Before the age of 10, he was already the youngest master in US Chess Federation history.
His natural affinity for chess surprised even him. As a 10-year-old at a chess school in Los Angeles, he shouted, "I'm winning — I'm crushing you," during an impromptu blitz match against an international master, Greg Shahade.
"I was excited I was going to win," says Sevian. "I didn't think I was a high-rated player and he made a blunder."
But he didn't really celebrate when he became the youngest US grandmaster in history (and sixth-youngest in the world) in St. Louis Nov. 23 at the tender age of 13 years, 10 months, 27 days. It was a stunning accomplishment that shattered Ray Robson's previous US record by more than a year. Even the great Fischer was 15 years, 6 months, 1 day old before he became a grandmaster. That's a full 19 months older than Sevian.
That night, the overwhelmed youngster went to bed exhausted while his father partied.
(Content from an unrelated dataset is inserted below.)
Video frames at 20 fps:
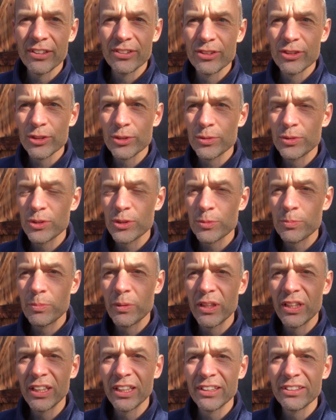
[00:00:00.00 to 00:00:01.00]
just
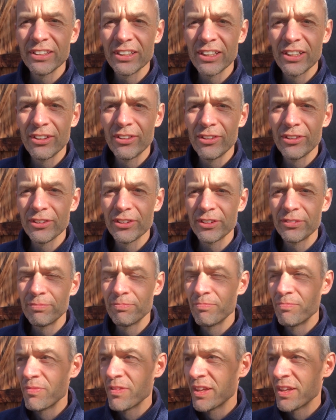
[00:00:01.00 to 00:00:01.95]
being in the garden,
"I was happy when I became grandmaster, but you know there are a lot of people who get to that stage at a young age," says Sevian. "But not every one of them progressed to the top of the rankings."
Staying on schedule
Some grandmasters level out and never get better. The elite become world champions like Fischer, whose games against the Soviet Union's Boris Spassky epitomized the Cold War. Unfortunately, Fischer later became a recluse and then re-emerged with rants against the US and Jewish people.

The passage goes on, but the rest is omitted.